- TASK OBJECTIVE -
Only one span belongs in the answer: the line holding "[00:18:49.73 to 00:18:50.73]" through the last line of the entries below, retyped exactly.

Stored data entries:
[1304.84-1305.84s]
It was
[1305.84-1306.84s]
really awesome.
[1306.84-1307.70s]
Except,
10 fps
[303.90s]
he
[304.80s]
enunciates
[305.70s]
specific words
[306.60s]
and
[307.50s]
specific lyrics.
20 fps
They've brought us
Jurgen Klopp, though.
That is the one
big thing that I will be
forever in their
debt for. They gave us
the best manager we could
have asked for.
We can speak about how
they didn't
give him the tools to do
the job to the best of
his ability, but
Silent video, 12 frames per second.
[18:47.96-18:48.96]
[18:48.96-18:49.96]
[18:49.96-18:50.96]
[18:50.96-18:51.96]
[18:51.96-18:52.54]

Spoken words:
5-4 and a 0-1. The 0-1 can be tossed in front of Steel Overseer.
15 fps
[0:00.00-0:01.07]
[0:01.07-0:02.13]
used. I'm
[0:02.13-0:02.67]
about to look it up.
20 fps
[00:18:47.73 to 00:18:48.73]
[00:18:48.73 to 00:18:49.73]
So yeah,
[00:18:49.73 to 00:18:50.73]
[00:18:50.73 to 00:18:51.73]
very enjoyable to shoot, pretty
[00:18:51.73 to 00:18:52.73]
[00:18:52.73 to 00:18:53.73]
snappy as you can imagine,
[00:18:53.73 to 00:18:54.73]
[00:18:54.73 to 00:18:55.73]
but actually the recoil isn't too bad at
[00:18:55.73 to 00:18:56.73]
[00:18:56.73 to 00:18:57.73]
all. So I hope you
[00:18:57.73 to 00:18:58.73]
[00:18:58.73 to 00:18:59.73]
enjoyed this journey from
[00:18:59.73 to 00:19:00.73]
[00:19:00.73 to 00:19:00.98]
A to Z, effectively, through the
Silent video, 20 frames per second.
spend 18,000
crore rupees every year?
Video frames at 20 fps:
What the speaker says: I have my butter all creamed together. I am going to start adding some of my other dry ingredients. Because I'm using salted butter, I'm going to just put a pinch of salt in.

- SOLUTION FOR THIS TASK -
[00:18:49.73 to 00:18:50.73]
[00:18:50.73 to 00:18:51.73]
very enjoyable to shoot, pretty
[00:18:51.73 to 00:18:52.73]
[00:18:52.73 to 00:18:53.73]
snappy as you can imagine,
[00:18:53.73 to 00:18:54.73]
[00:18:54.73 to 00:18:55.73]
but actually the recoil isn't too bad at
[00:18:55.73 to 00:18:56.73]
[00:18:56.73 to 00:18:57.73]
all. So I hope you
[00:18:57.73 to 00:18:58.73]
[00:18:58.73 to 00:18:59.73]
enjoyed this journey from
[00:18:59.73 to 00:19:00.73]
[00:19:00.73 to 00:19:00.98]
A to Z, effectively, through the
Silent video, 20 frames per second.
spend 18,000
crore rupees every year?
Video frames at 20 fps:
What the speaker says: I have my butter all creamed together. I am going to start adding some of my other dry ingredients. Because I'm using salted butter, I'm going to just put a pinch of salt in.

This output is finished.